-- What you have to do --
Give every line of the data again, unchanged, but with no pictures.

##########

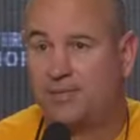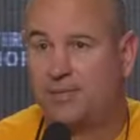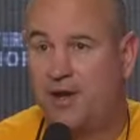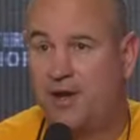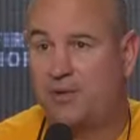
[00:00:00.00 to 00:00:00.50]

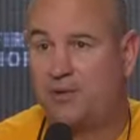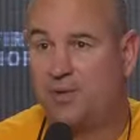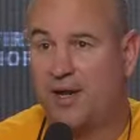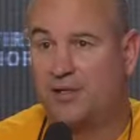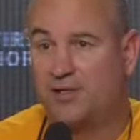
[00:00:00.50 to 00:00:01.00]
You know,
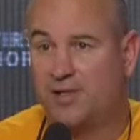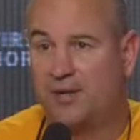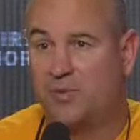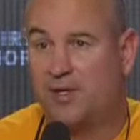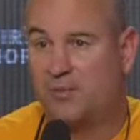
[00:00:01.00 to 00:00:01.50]
like I
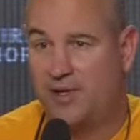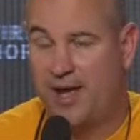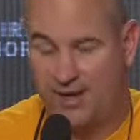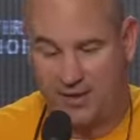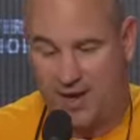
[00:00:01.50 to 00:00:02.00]
said, we
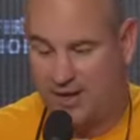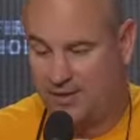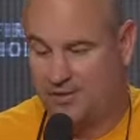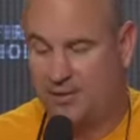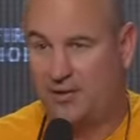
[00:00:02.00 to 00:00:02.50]
had a lot
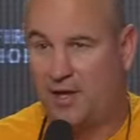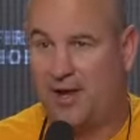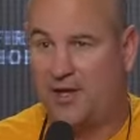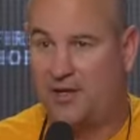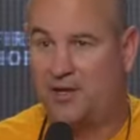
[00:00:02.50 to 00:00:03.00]
of
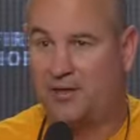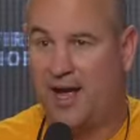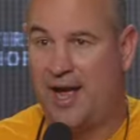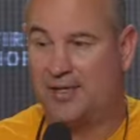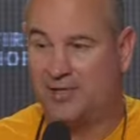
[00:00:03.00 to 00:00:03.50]
young
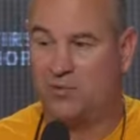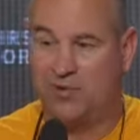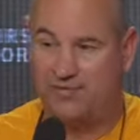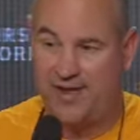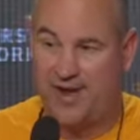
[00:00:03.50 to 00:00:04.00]
guys that
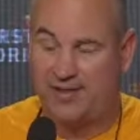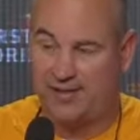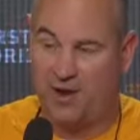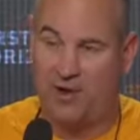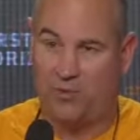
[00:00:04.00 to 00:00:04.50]
were
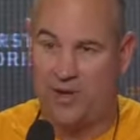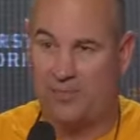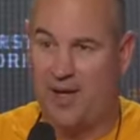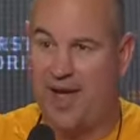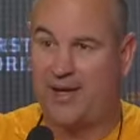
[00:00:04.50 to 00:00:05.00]
affected all the
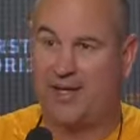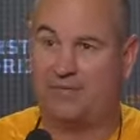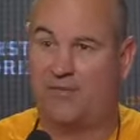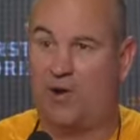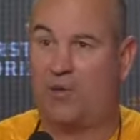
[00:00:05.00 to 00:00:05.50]
way back
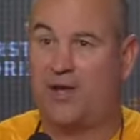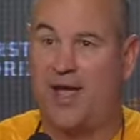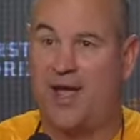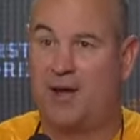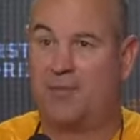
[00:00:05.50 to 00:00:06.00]
in fall
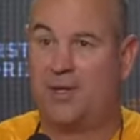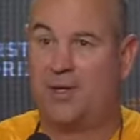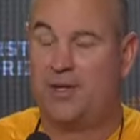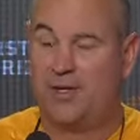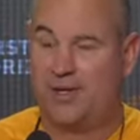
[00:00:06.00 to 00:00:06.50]
camp.
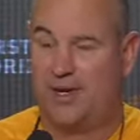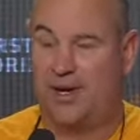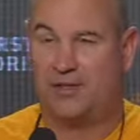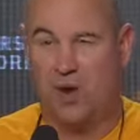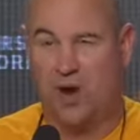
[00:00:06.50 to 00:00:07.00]

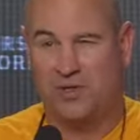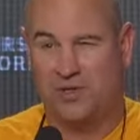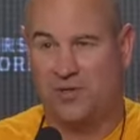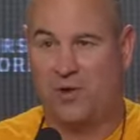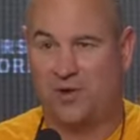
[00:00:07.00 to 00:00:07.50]
It's when we
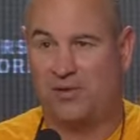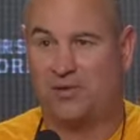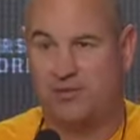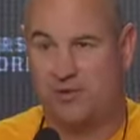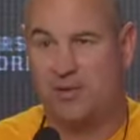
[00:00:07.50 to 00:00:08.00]
started
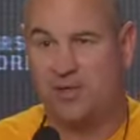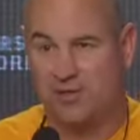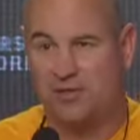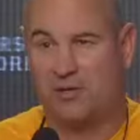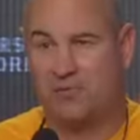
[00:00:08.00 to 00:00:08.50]
the
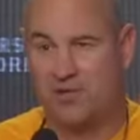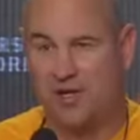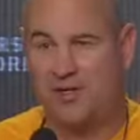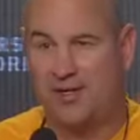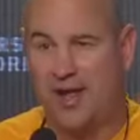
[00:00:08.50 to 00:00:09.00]
scrimmages on
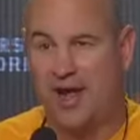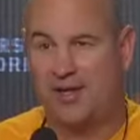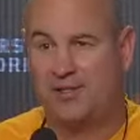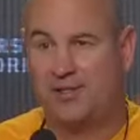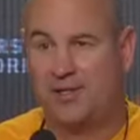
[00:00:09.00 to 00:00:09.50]
Sunday
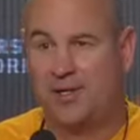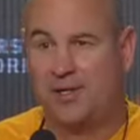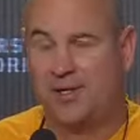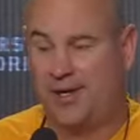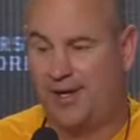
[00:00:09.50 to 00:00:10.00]
nights.
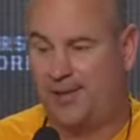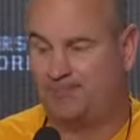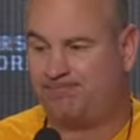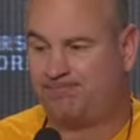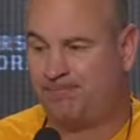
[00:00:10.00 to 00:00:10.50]

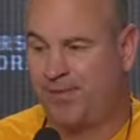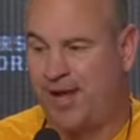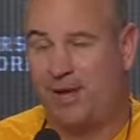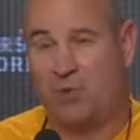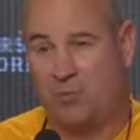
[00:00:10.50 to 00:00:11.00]
And
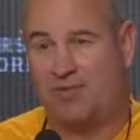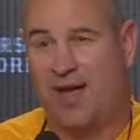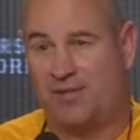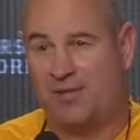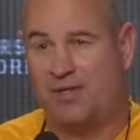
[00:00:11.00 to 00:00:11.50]
when we've
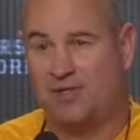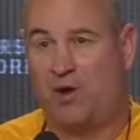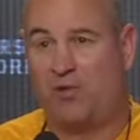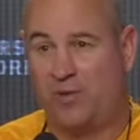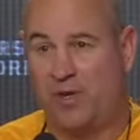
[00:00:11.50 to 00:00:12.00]
had these
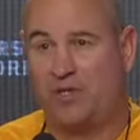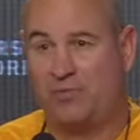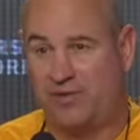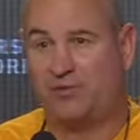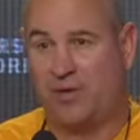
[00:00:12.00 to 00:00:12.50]
off weeks,
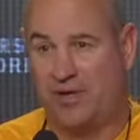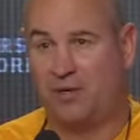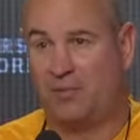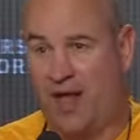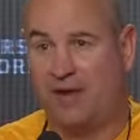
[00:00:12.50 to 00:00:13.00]
we've
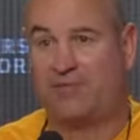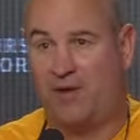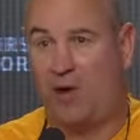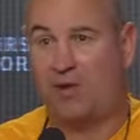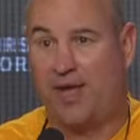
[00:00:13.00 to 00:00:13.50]
treated them like
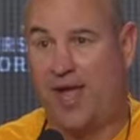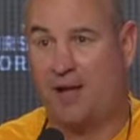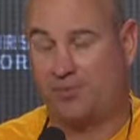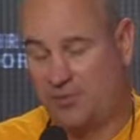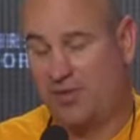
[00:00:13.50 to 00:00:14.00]
fall
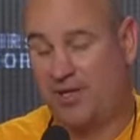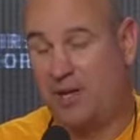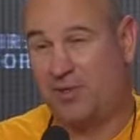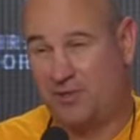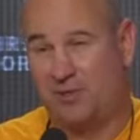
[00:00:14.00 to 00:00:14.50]
camps, really
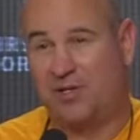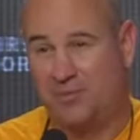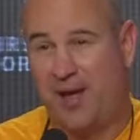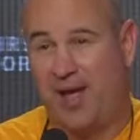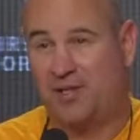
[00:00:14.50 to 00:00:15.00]
up until
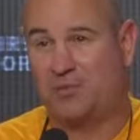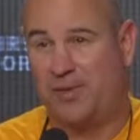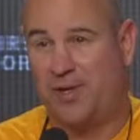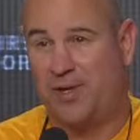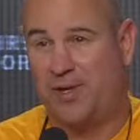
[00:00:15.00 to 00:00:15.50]
this past
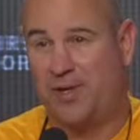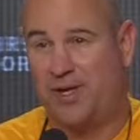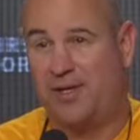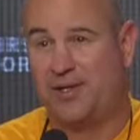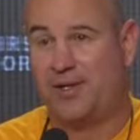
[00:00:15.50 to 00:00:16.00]

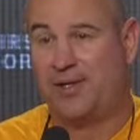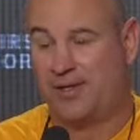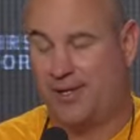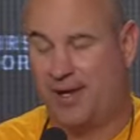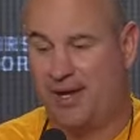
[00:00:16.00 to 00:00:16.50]
week.
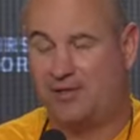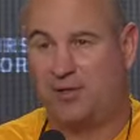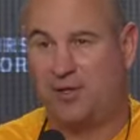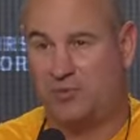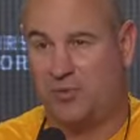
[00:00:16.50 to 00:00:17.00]
So
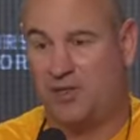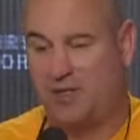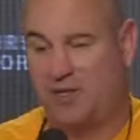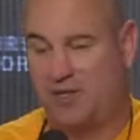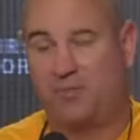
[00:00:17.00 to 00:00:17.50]

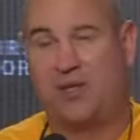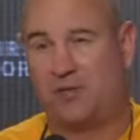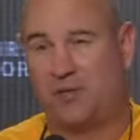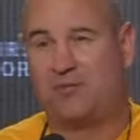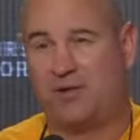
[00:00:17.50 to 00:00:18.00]
it's been
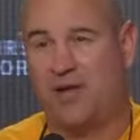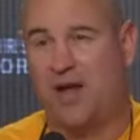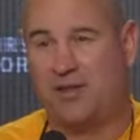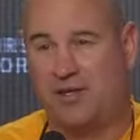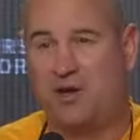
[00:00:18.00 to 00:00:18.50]
good for a lot
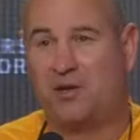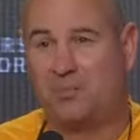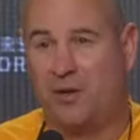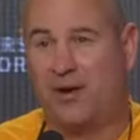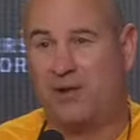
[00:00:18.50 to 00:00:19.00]
of young
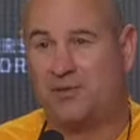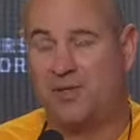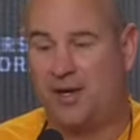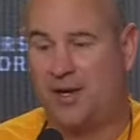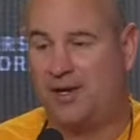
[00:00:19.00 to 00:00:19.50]
players
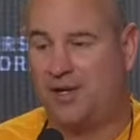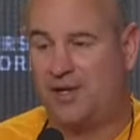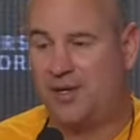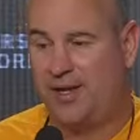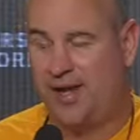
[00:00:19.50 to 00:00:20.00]

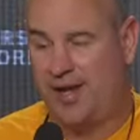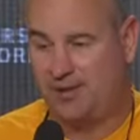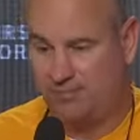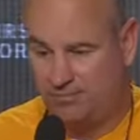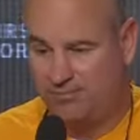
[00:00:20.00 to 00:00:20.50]

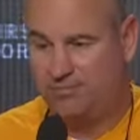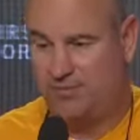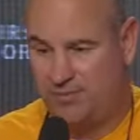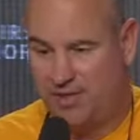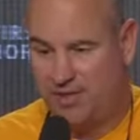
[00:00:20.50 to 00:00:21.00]
and
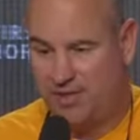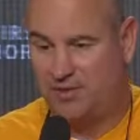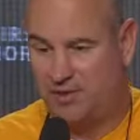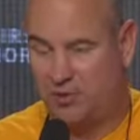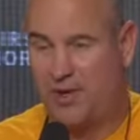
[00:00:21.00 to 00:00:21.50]

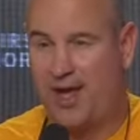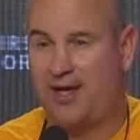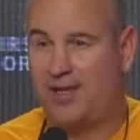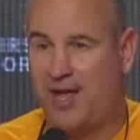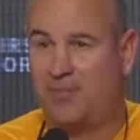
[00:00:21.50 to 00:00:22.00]
to
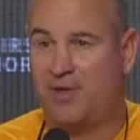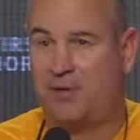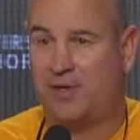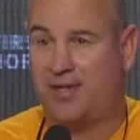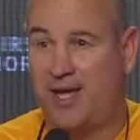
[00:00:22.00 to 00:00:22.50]
create depth
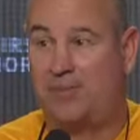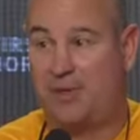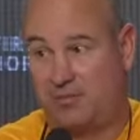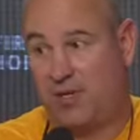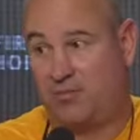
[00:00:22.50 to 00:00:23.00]
on our team,
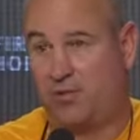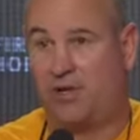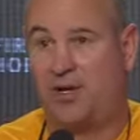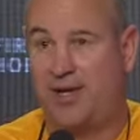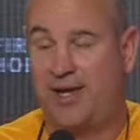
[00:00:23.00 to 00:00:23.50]
and we're
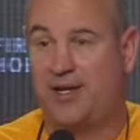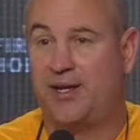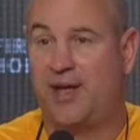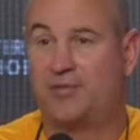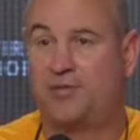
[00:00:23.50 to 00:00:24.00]
going to need it
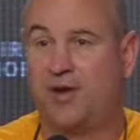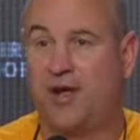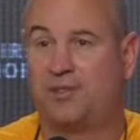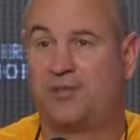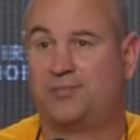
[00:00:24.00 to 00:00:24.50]
down the
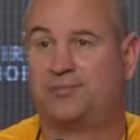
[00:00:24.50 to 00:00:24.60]
stretch.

##########

-- Solution to this task --
[00:00:00.00 to 00:00:00.50]

[00:00:00.50 to 00:00:01.00]
You know,
[00:00:01.00 to 00:00:01.50]
like I
[00:00:01.50 to 00:00:02.00]
said, we
[00:00:02.00 to 00:00:02.50]
had a lot
[00:00:02.50 to 00:00:03.00]
of
[00:00:03.00 to 00:00:03.50]
young
[00:00:03.50 to 00:00:04.00]
guys that
[00:00:04.00 to 00:00:04.50]
were
[00:00:04.50 to 00:00:05.00]
affected all the
[00:00:05.00 to 00:00:05.50]
way back
[00:00:05.50 to 00:00:06.00]
in fall
[00:00:06.00 to 00:00:06.50]
camp.
[00:00:06.50 to 00:00:07.00]

[00:00:07.00 to 00:00:07.50]
It's when we
[00:00:07.50 to 00:00:08.00]
started
[00:00:08.00 to 00:00:08.50]
the
[00:00:08.50 to 00:00:09.00]
scrimmages on
[00:00:09.00 to 00:00:09.50]
Sunday
[00:00:09.50 to 00:00:10.00]
nights.
[00:00:10.00 to 00:00:10.50]

[00:00:10.50 to 00:00:11.00]
And
[00:00:11.00 to 00:00:11.50]
when we've
[00:00:11.50 to 00:00:12.00]
had these
[00:00:12.00 to 00:00:12.50]
off weeks,
[00:00:12.50 to 00:00:13.00]
we've
[00:00:13.00 to 00:00:13.50]
treated them like
[00:00:13.50 to 00:00:14.00]
fall
[00:00:14.00 to 00:00:14.50]
camps, really
[00:00:14.50 to 00:00:15.00]
up until
[00:00:15.00 to 00:00:15.50]
this past
[00:00:15.50 to 00:00:16.00]

[00:00:16.00 to 00:00:16.50]
week.
[00:00:16.50 to 00:00:17.00]
So
[00:00:17.00 to 00:00:17.50]

[00:00:17.50 to 00:00:18.00]
it's been
[00:00:18.00 to 00:00:18.50]
good for a lot
[00:00:18.50 to 00:00:19.00]
of young
[00:00:19.00 to 00:00:19.50]
players
[00:00:19.50 to 00:00:20.00]

[00:00:20.00 to 00:00:20.50]

[00:00:20.50 to 00:00:21.00]
and
[00:00:21.00 to 00:00:21.50]

[00:00:21.50 to 00:00:22.00]
to
[00:00:22.00 to 00:00:22.50]
create depth
[00:00:22.50 to 00:00:23.00]
on our team,
[00:00:23.00 to 00:00:23.50]
and we're
[00:00:23.50 to 00:00:24.00]
going to need it
[00:00:24.00 to 00:00:24.50]
down the
[00:00:24.50 to 00:00:24.60]
stretch.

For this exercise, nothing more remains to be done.